D’un point de vue méthodologique, cette question pose le problème des modes de saisie et d’analyse des expressions d’amitié. Que nous apportent des méthodes aussi diverses que les analyses cognitives (cognitive maps, etc.), les analyses pragmatiques des controverses ou des débats publics, les méthodes d’observation directe, les analyses longitudinales de réseaux, les enquêtes d’opinion relatives aux sentiments portés à l’égard de peuples étrangers (Eurobaromètres ou autres) ? L’atelier se voudrait ici un lieu de confrontation méthodologique très ouvert.

D’un point de vue éthique, il s’agirait de se poser la question de nos responsabilités scientifiques dans l’évolution des relations internationales. Sous-estimer ces phénomènes dans l’analyse ne conduit-il pas à des formes d’aveuglement proprement élitaires faisant des relations internationales un domaine réservé aux spécialistes et inaccessible à des processus de concernement autres qu’intellectuels ? Dans le récent débat sur la constitution européenne, un point quasiment absent de la réflexion des politistes a été par exemple le fait que l’élargissement n’a pas été porté ou au moins accompagné par des sociabilités comparables à celles qui avaient accompagné les premières adhésions (jumelages, associations d’amitié diverses, groupes d’amitié parlementaire très structurés, etc.). Devons-nous considérer ces formes de civilité comme négligeables parce qu’elles échappent à nos conceptions et nos pratiques ? Ne pouvons-nous pas, en tant que politistes, faire autre chose qu’opposer voire alterner les discours savants sur la gouvernance européenne et les discours critiques sur l’Europe des élites ?

 

Friendship in international relations

The aim of this workshop is to jump from philosophical debates about the links between firendship and politics to more empirical investigations on the status of friendship in contemporary studies of international relations. How can political science tackle this question theoretically, methodologically, and ethically?

Theoretically, few IR scholars seem to have been concerned with it. Given the centrality of the balance of power and the security dilemma, the question of friendship finds little place in realist and neo-realist theory. And while transnationalists have conducted a few studies, friendship movements and networks are not seen as a specific form of collective action. It is certainly the Kantian tradition, with its work on universal peace and subsequent research on democratic peace, that gets closer to the question of friendship, yet without engaging with issues such as manifestations of international friendship, their circumstances, types, etc.
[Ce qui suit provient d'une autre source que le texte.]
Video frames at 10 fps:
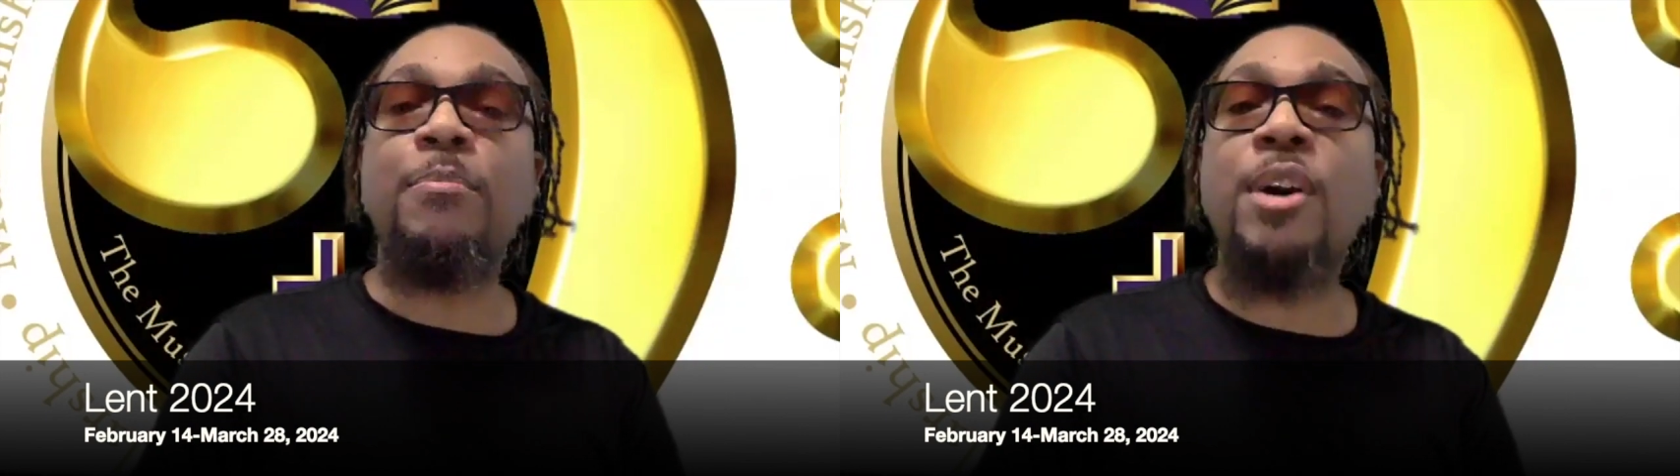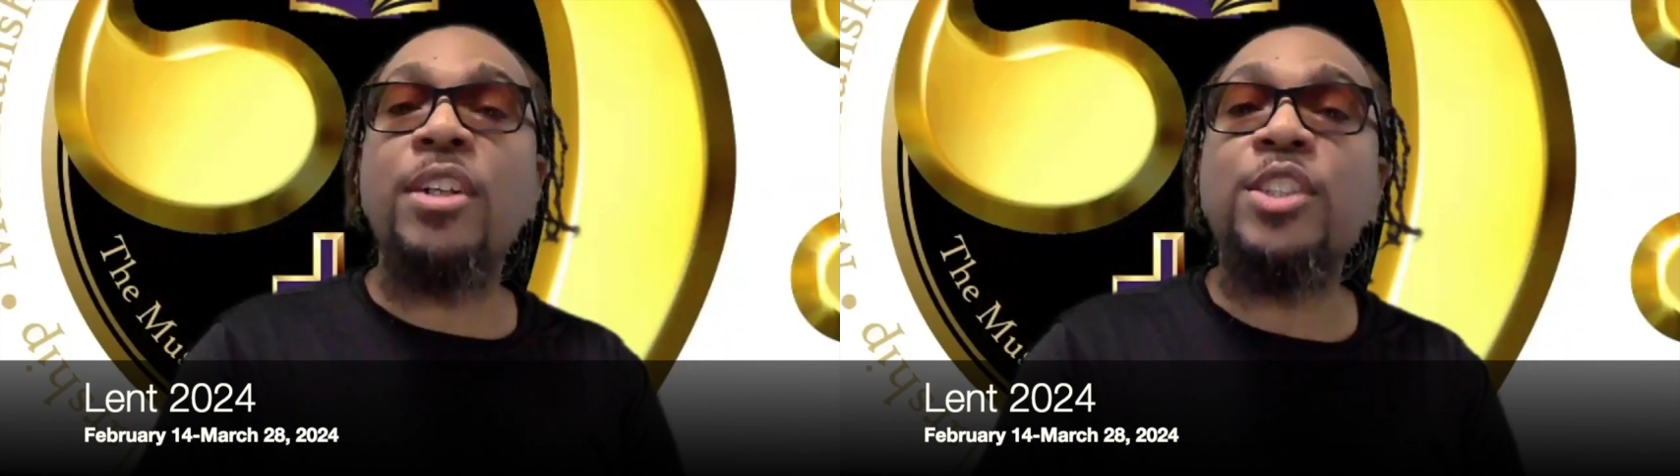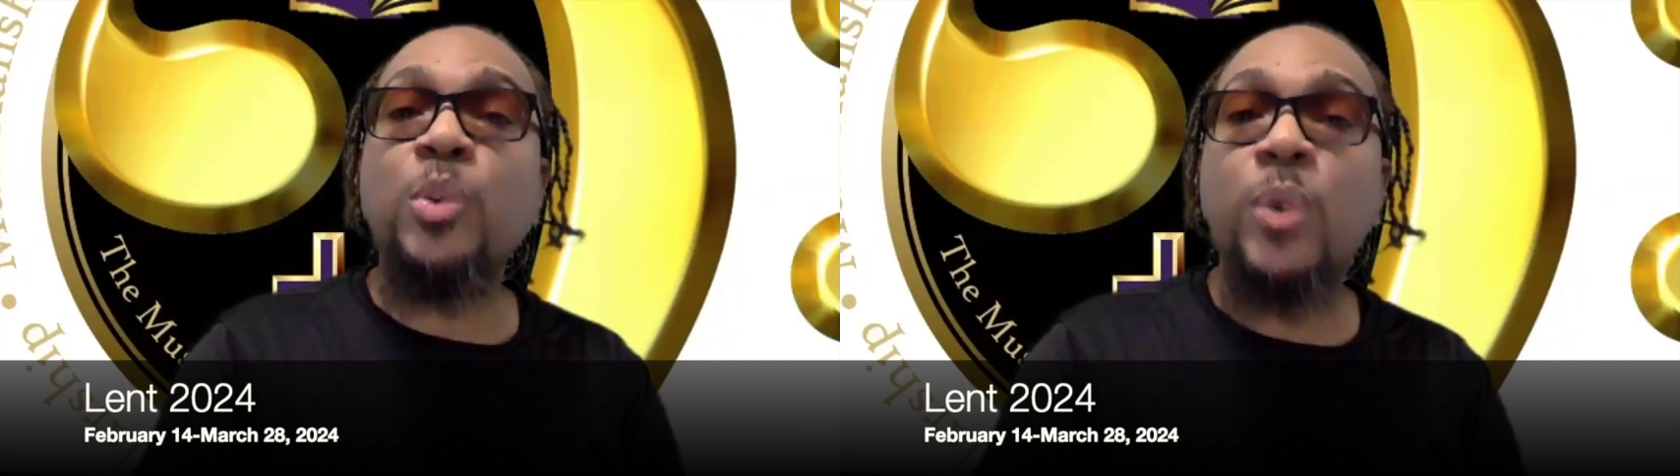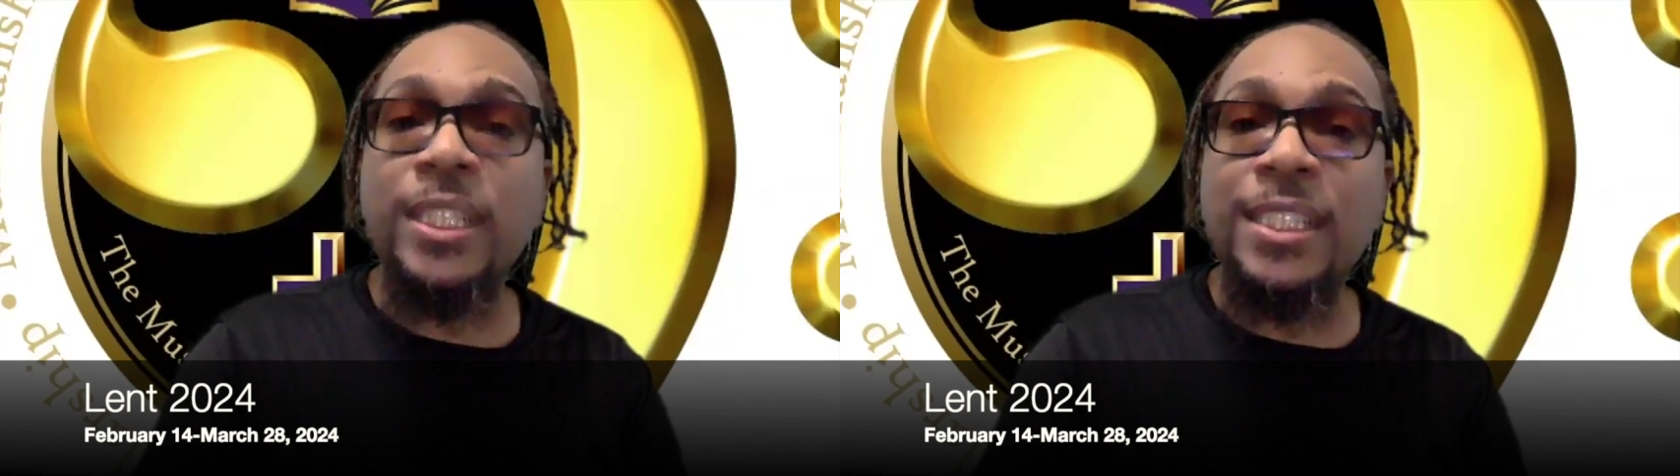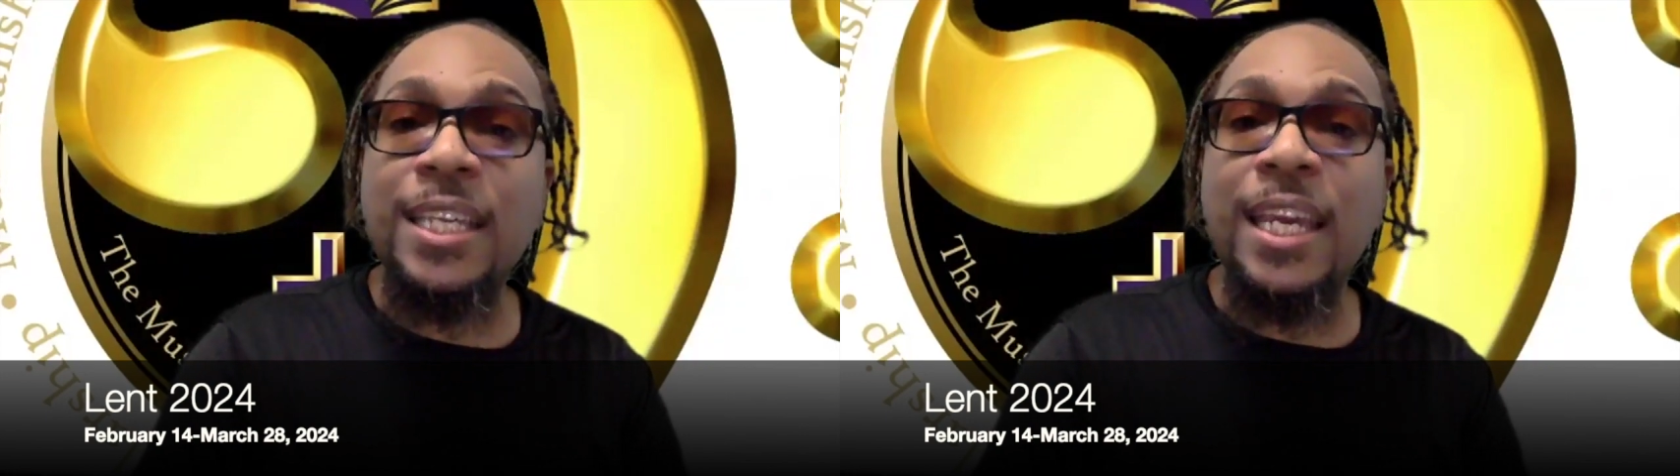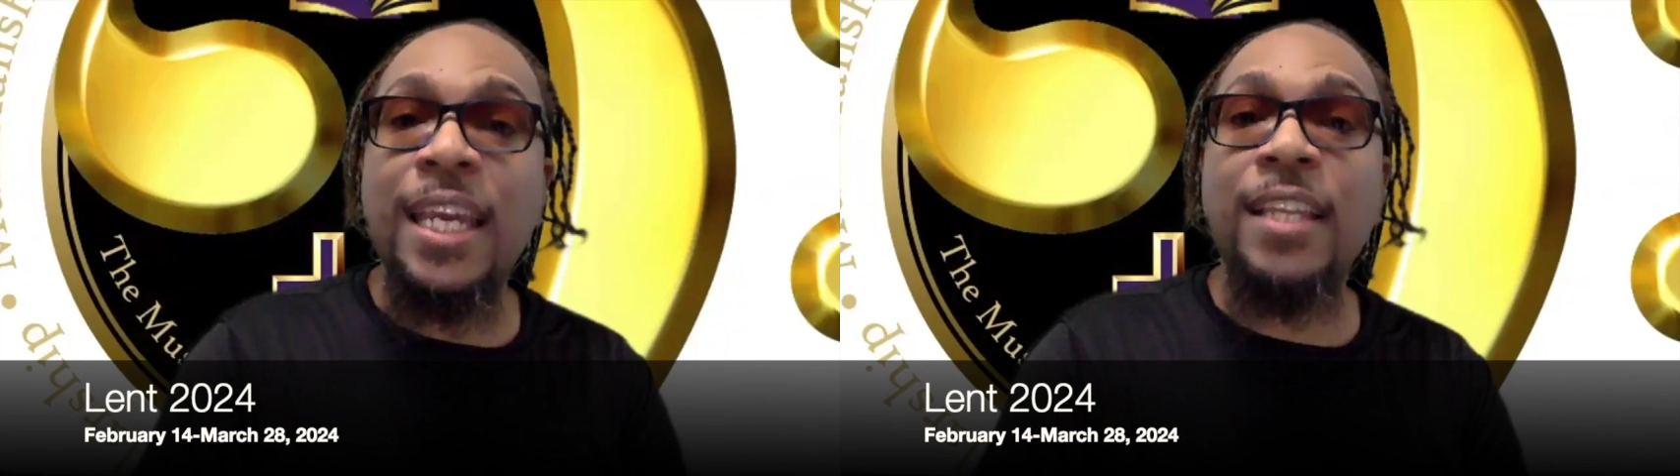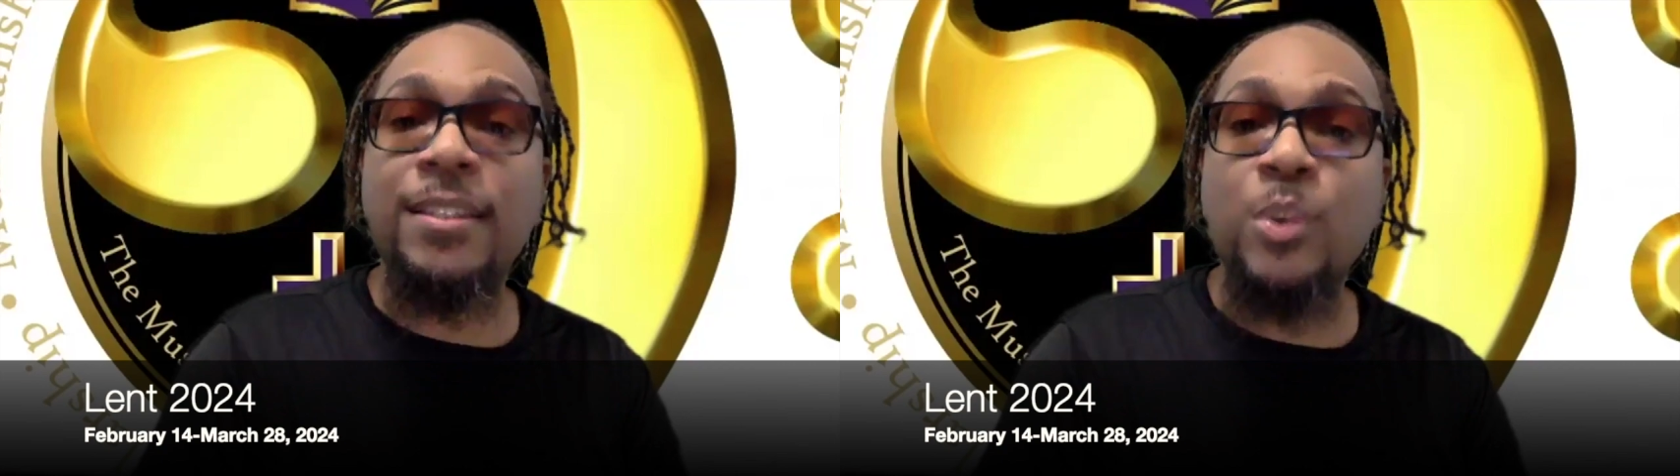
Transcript: March 28th,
In this context, we would like to explore the issue of expressions of friendship at the international level in a more systematic manner, by conceiving them as ways to (re)constitute links of international civility. A number of questions seem to be worth discussing:

Methodologically, this could give us the opportunity to compare the results of different strategies. Ethically, this would lead to ask ourselves about the role of IR scholars in the development of international relations. Underestimating these phenomena might lead to very elitist conceptions of international politics. Should we take international civility as negligible as far it does not fit conventional theories?